Activity = Return each entry word for word, without its pictures.

Stored data entries

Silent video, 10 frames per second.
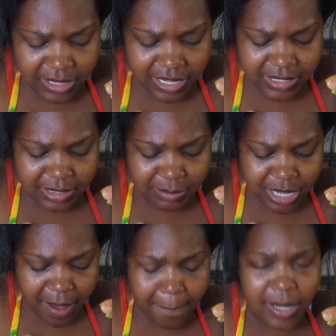guess
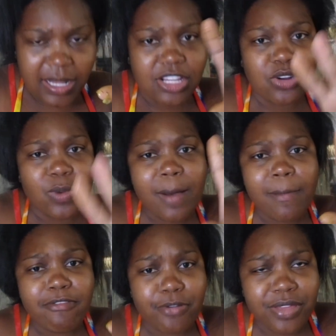sometime a little while
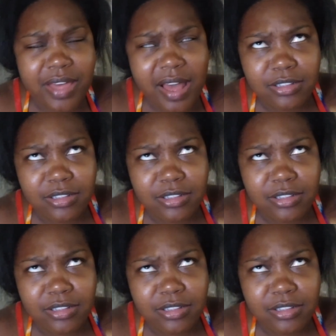before that,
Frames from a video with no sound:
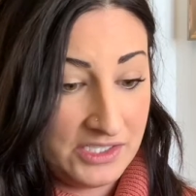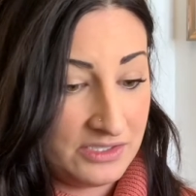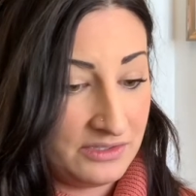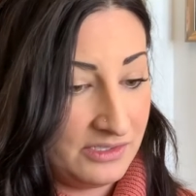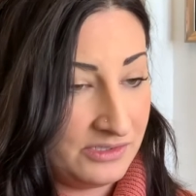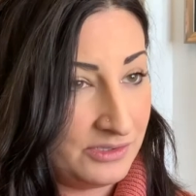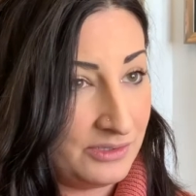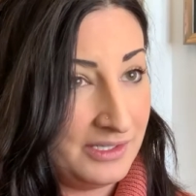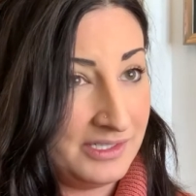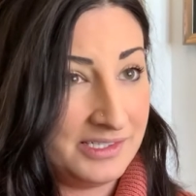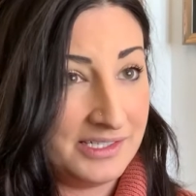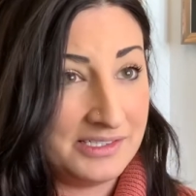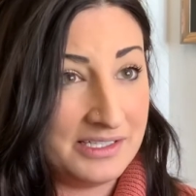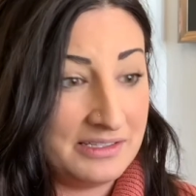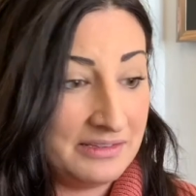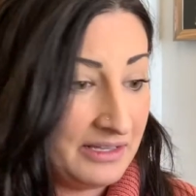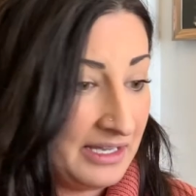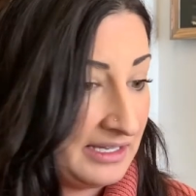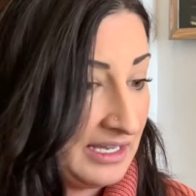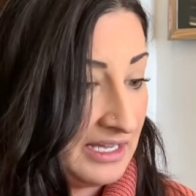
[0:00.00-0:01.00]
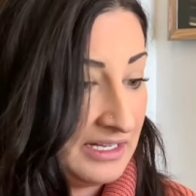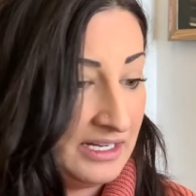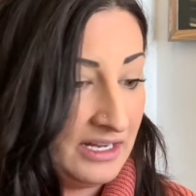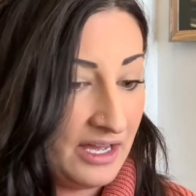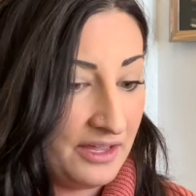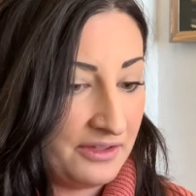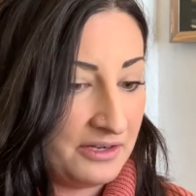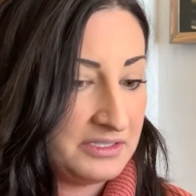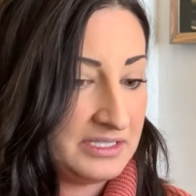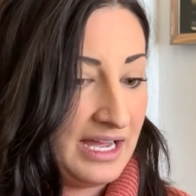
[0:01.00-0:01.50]
So this isn't like any
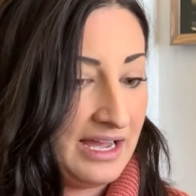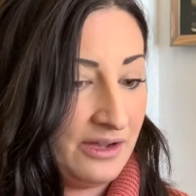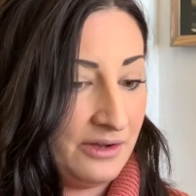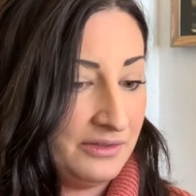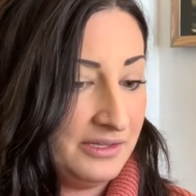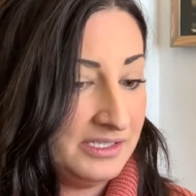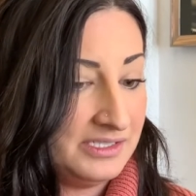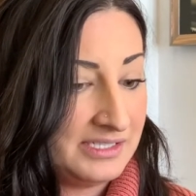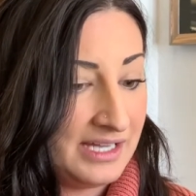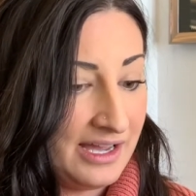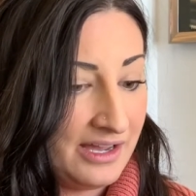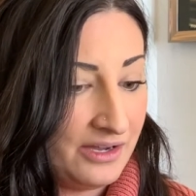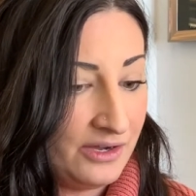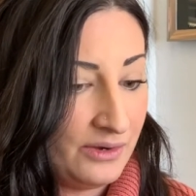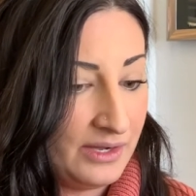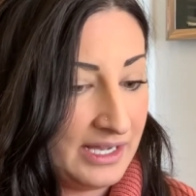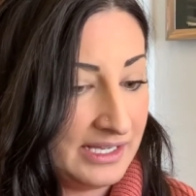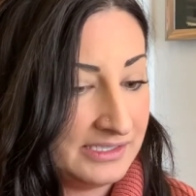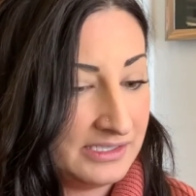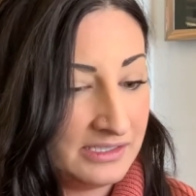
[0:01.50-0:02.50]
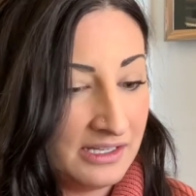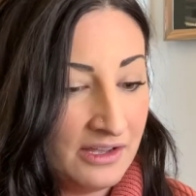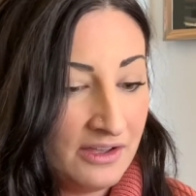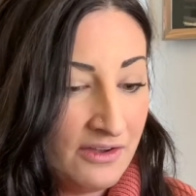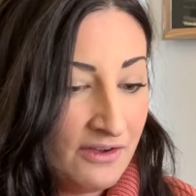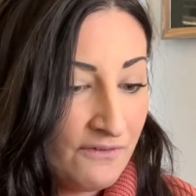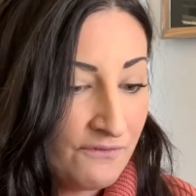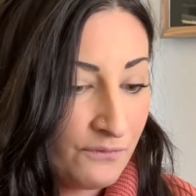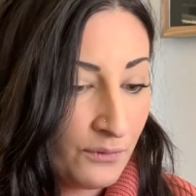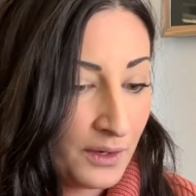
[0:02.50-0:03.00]
other Tahoe. This Tahoe has
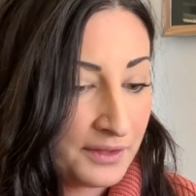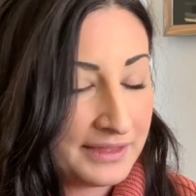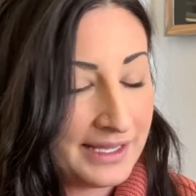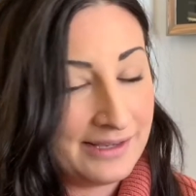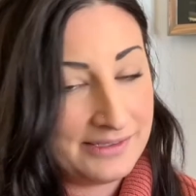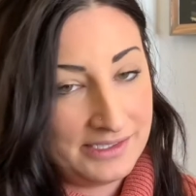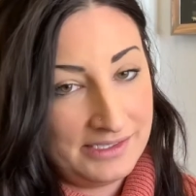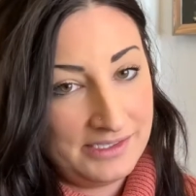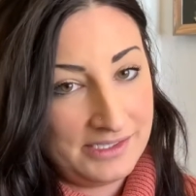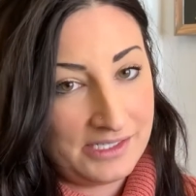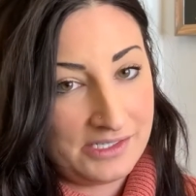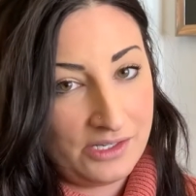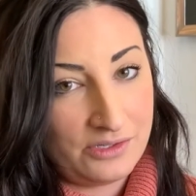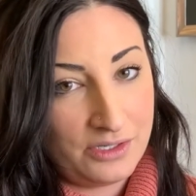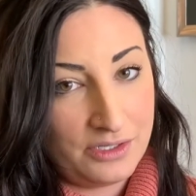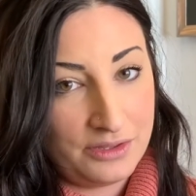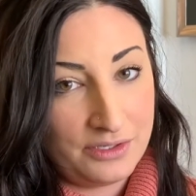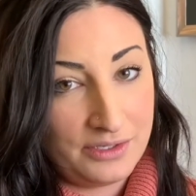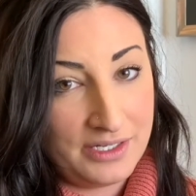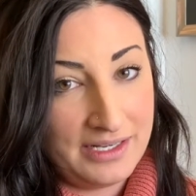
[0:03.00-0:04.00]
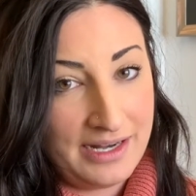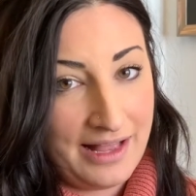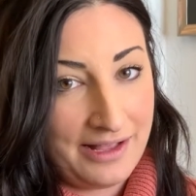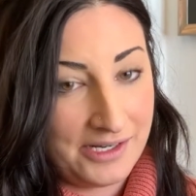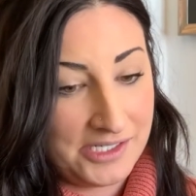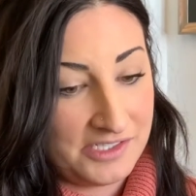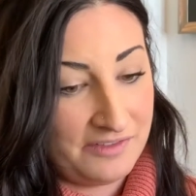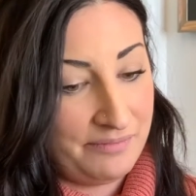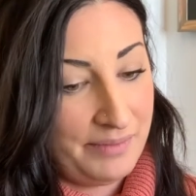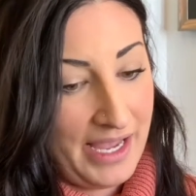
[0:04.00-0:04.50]

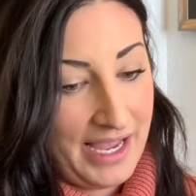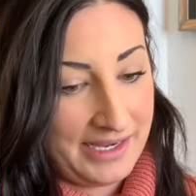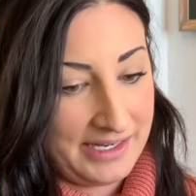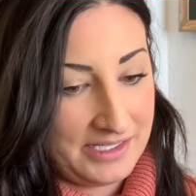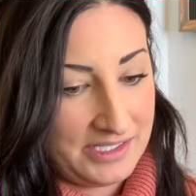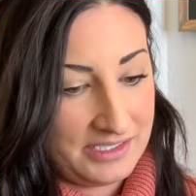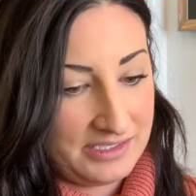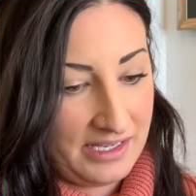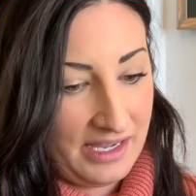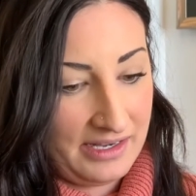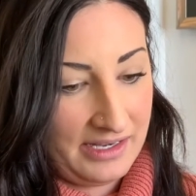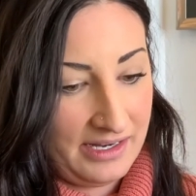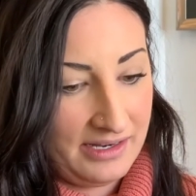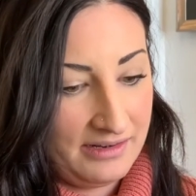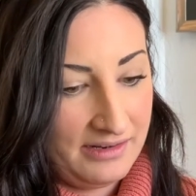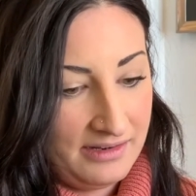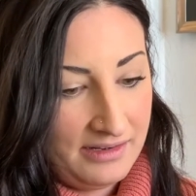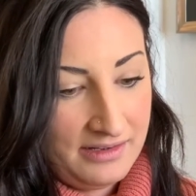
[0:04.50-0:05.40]
$4,630 of packages on it.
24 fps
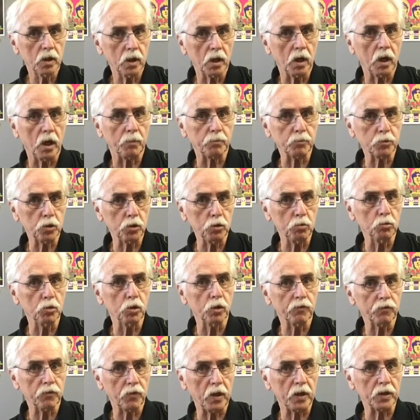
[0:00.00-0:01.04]
Up 2 more
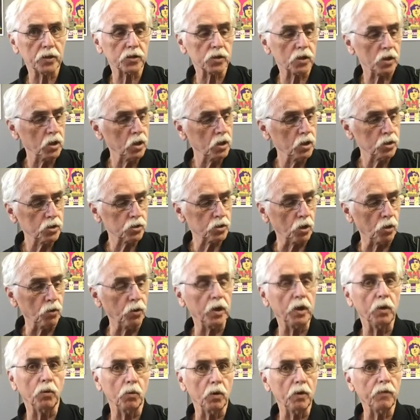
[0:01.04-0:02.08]
frets. So in a
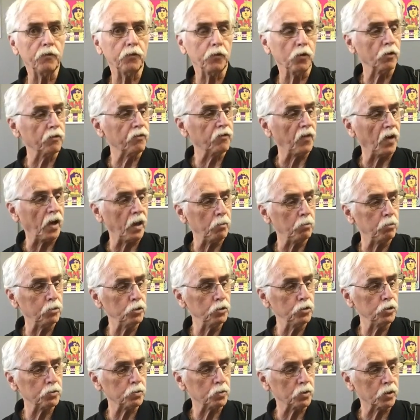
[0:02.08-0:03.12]
1-4-5
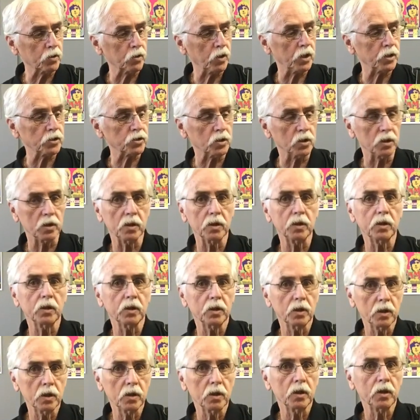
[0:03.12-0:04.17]
blues progression,
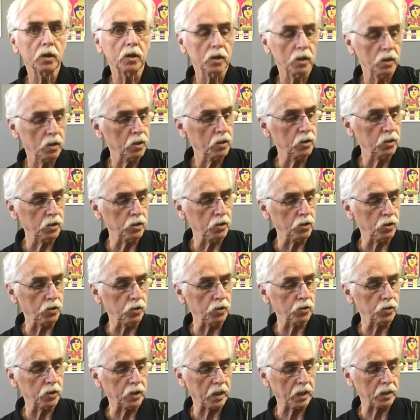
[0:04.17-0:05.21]
you know, you
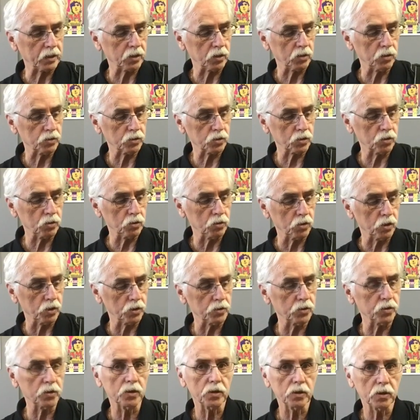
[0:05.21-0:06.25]
got those chords
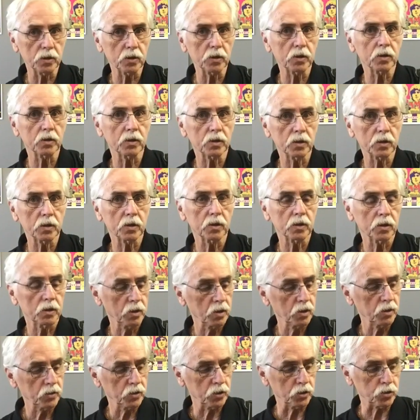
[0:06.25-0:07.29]

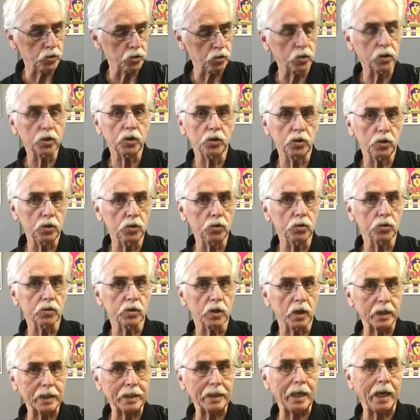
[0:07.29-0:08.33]
that you can use
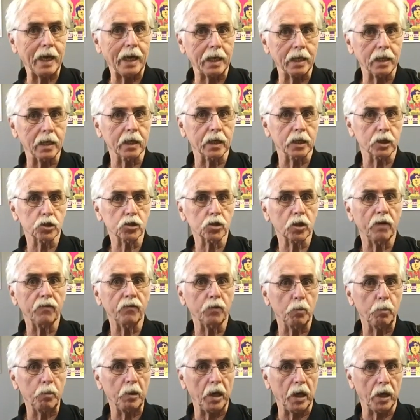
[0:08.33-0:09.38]
like that, like a shuffle
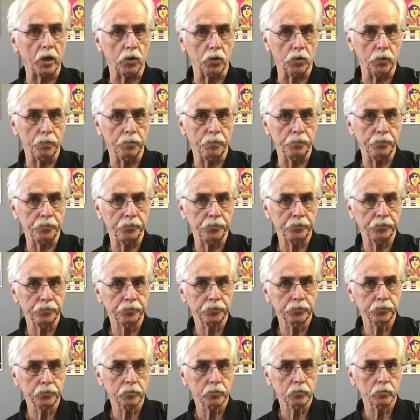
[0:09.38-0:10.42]
pattern.
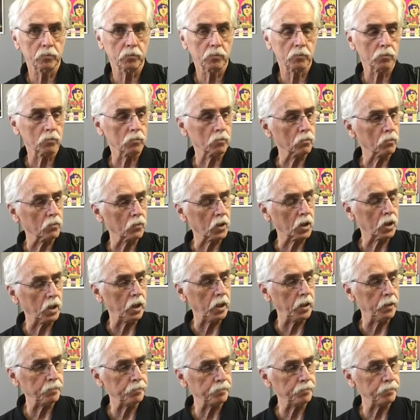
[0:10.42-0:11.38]
Okay?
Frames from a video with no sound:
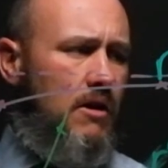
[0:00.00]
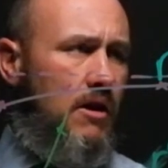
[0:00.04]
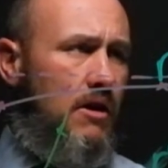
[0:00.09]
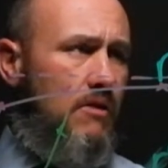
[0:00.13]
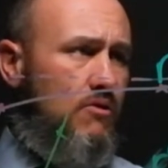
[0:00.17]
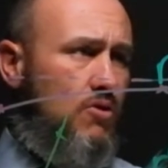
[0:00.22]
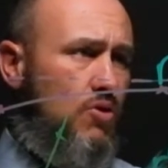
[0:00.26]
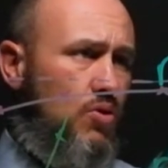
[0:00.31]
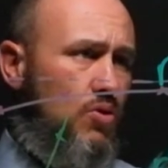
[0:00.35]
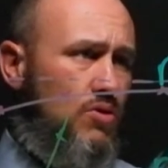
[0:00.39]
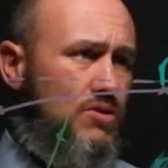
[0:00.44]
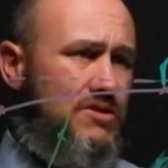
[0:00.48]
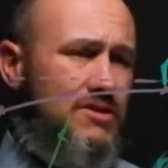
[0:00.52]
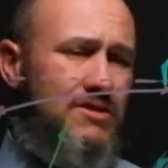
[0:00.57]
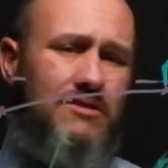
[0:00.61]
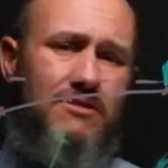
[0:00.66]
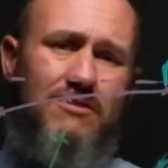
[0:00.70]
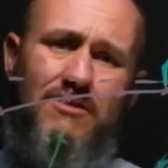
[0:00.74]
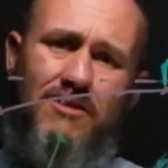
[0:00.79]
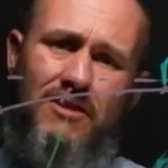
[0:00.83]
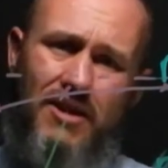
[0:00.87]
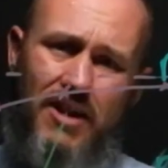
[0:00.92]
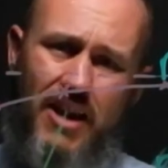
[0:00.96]
And of course,
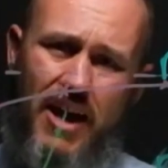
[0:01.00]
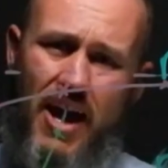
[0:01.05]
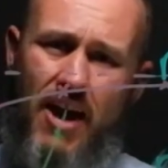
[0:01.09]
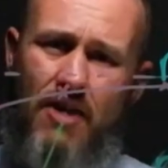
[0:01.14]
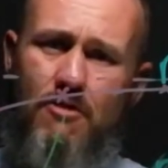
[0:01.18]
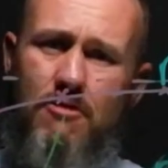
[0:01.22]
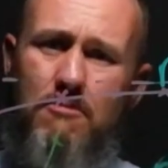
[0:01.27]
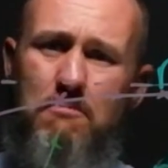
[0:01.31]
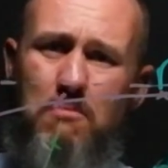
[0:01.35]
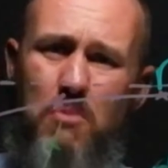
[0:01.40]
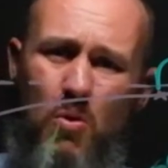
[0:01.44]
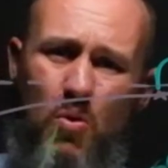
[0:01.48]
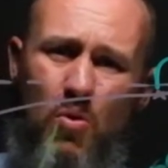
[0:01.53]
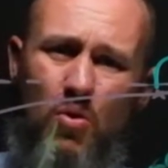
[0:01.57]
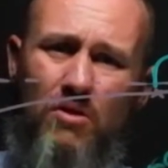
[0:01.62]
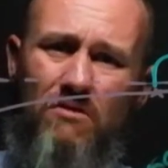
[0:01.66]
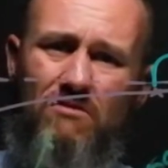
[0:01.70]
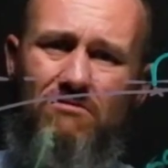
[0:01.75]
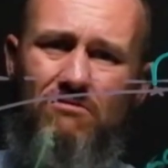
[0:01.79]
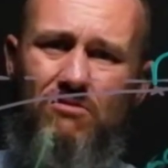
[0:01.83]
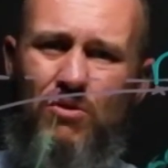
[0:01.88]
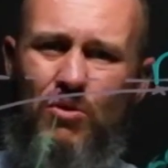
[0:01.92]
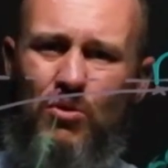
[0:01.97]
our
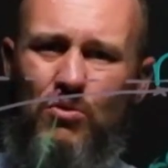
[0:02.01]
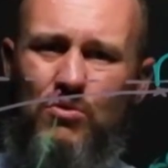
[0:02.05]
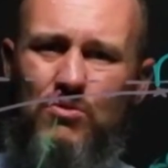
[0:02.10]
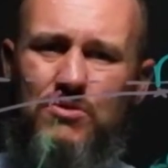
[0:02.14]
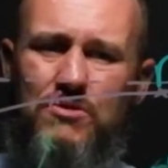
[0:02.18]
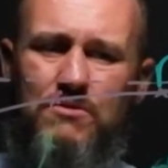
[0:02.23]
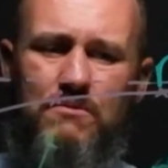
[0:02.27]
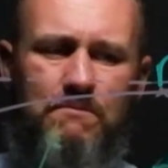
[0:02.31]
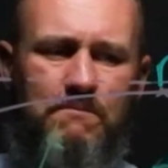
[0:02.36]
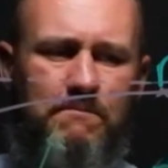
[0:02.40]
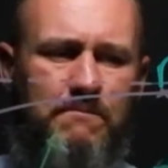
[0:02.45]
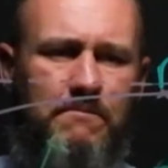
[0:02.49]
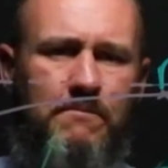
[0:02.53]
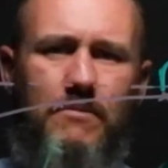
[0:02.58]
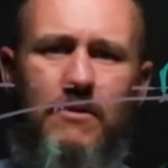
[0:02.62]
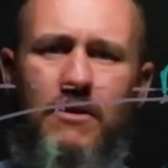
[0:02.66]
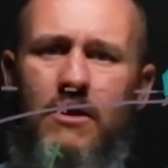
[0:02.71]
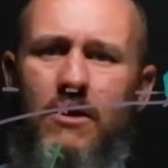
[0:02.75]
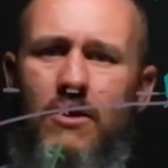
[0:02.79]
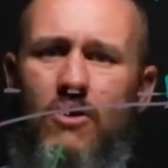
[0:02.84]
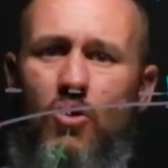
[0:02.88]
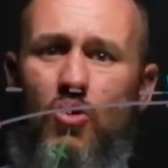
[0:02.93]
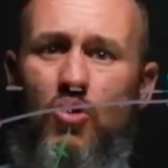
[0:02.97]
important rules.
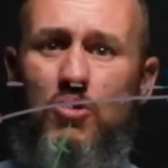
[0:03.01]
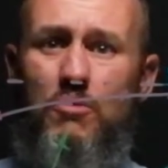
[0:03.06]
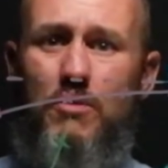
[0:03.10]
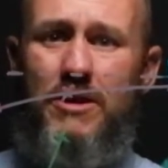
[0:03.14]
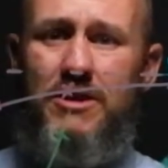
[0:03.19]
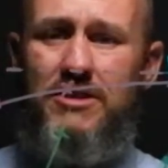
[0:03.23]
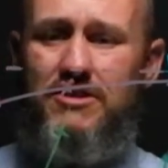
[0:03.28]
All the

Your solution =
Silent video, 10 frames per second.
guess
sometime a little while
before that,
Frames from a video with no sound:
[0:00.00-0:01.00]
[0:01.00-0:01.50]
So this isn't like any
[0:01.50-0:02.50]
[0:02.50-0:03.00]
other Tahoe. This Tahoe has
[0:03.00-0:04.00]
[0:04.00-0:04.50]

[0:04.50-0:05.40]
$4,630 of packages on it.
24 fps
[0:00.00-0:01.04]
Up 2 more
[0:01.04-0:02.08]
frets. So in a
[0:02.08-0:03.12]
1-4-5
[0:03.12-0:04.17]
blues progression,
[0:04.17-0:05.21]
you know, you
[0:05.21-0:06.25]
got those chords
[0:06.25-0:07.29]

[0:07.29-0:08.33]
that you can use
[0:08.33-0:09.38]
like that, like a shuffle
[0:09.38-0:10.42]
pattern.
[0:10.42-0:11.38]
Okay?
Frames from a video with no sound:
[0:00.00]
[0:00.04]
[0:00.09]
[0:00.13]
[0:00.17]
[0:00.22]
[0:00.26]
[0:00.31]
[0:00.35]
[0:00.39]
[0:00.44]
[0:00.48]
[0:00.52]
[0:00.57]
[0:00.61]
[0:00.66]
[0:00.70]
[0:00.74]
[0:00.79]
[0:00.83]
[0:00.87]
[0:00.92]
[0:00.96]
And of course,
[0:01.00]
[0:01.05]
[0:01.09]
[0:01.14]
[0:01.18]
[0:01.22]
[0:01.27]
[0:01.31]
[0:01.35]
[0:01.40]
[0:01.44]
[0:01.48]
[0:01.53]
[0:01.57]
[0:01.62]
[0:01.66]
[0:01.70]
[0:01.75]
[0:01.79]
[0:01.83]
[0:01.88]
[0:01.92]
[0:01.97]
our
[0:02.01]
[0:02.05]
[0:02.10]
[0:02.14]
[0:02.18]
[0:02.23]
[0:02.27]
[0:02.31]
[0:02.36]
[0:02.40]
[0:02.45]
[0:02.49]
[0:02.53]
[0:02.58]
[0:02.62]
[0:02.66]
[0:02.71]
[0:02.75]
[0:02.79]
[0:02.84]
[0:02.88]
[0:02.93]
[0:02.97]
important rules.
[0:03.01]
[0:03.06]
[0:03.10]
[0:03.14]
[0:03.19]
[0:03.23]
[0:03.28]
All the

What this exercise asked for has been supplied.